* **WORK REQUIRED**:
The entries below are to be restated exactly, and their images are to be omitted.

• • •

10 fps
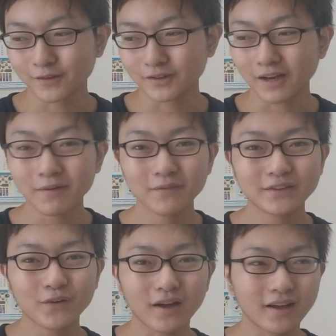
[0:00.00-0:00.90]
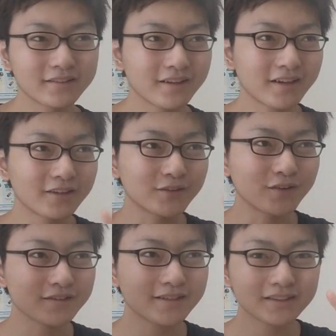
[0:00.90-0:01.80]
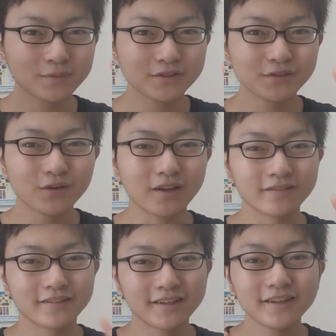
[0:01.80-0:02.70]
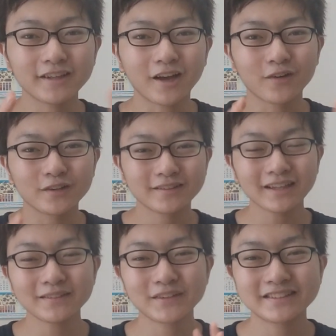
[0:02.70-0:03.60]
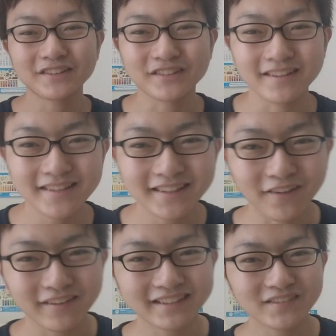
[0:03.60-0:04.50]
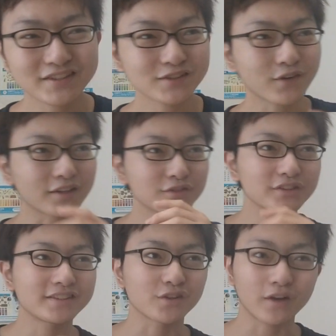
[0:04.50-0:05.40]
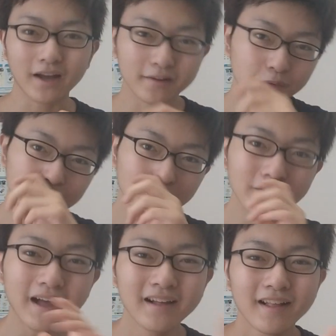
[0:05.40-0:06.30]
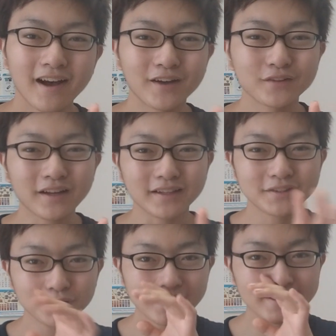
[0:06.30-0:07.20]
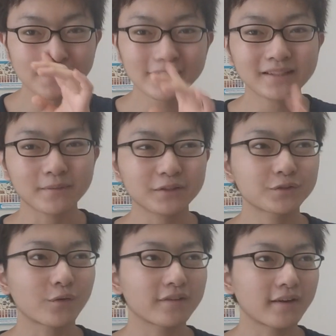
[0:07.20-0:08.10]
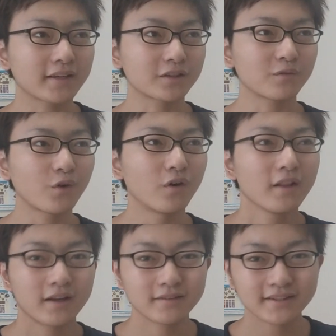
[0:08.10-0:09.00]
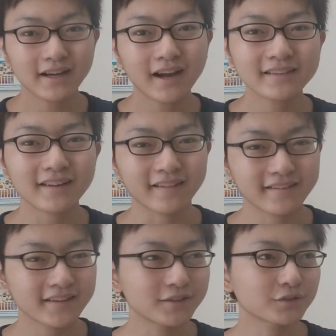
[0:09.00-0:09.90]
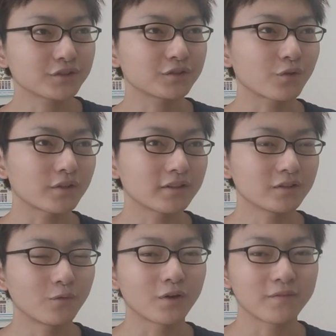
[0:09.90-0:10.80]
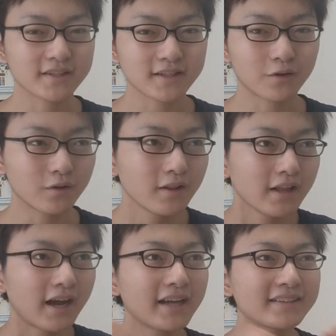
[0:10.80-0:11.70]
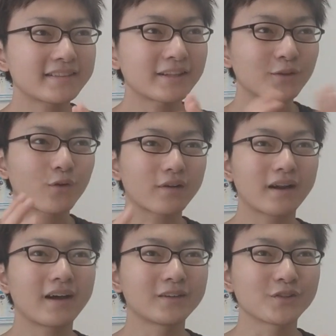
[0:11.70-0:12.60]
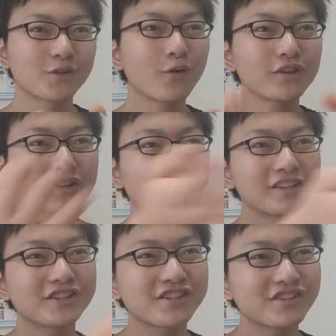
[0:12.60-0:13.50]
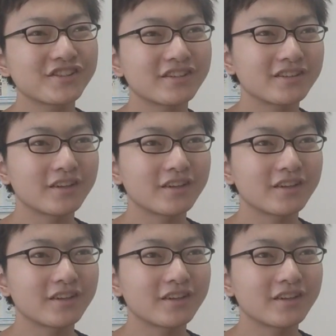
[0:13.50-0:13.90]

ヤバメとか、埼玉水族館、ぜひ、埼玉に来た時はぜひ、埼玉水族館に行くといいですよ。いや、そんな、なんか貴重な時間を埼玉で行くところではないけども、時間があったらね、ぜひ行くといいと思います。入ったところから、上流、中流、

• • •

* **YOUR RESPONSE**:
10 fps
[0:00.00-0:00.90]
[0:00.90-0:01.80]
[0:01.80-0:02.70]
[0:02.70-0:03.60]
[0:03.60-0:04.50]
[0:04.50-0:05.40]
[0:05.40-0:06.30]
[0:06.30-0:07.20]
[0:07.20-0:08.10]
[0:08.10-0:09.00]
[0:09.00-0:09.90]
[0:09.90-0:10.80]
[0:10.80-0:11.70]
[0:11.70-0:12.60]
[0:12.60-0:13.50]
[0:13.50-0:13.90]

ヤバメとか、埼玉水族館、ぜひ、埼玉に来た時はぜひ、埼玉水族館に行くといいですよ。いや、そんな、なんか貴重な時間を埼玉で行くところではないけども、時間があったらね、ぜひ行くといいと思います。入ったところから、上流、中流、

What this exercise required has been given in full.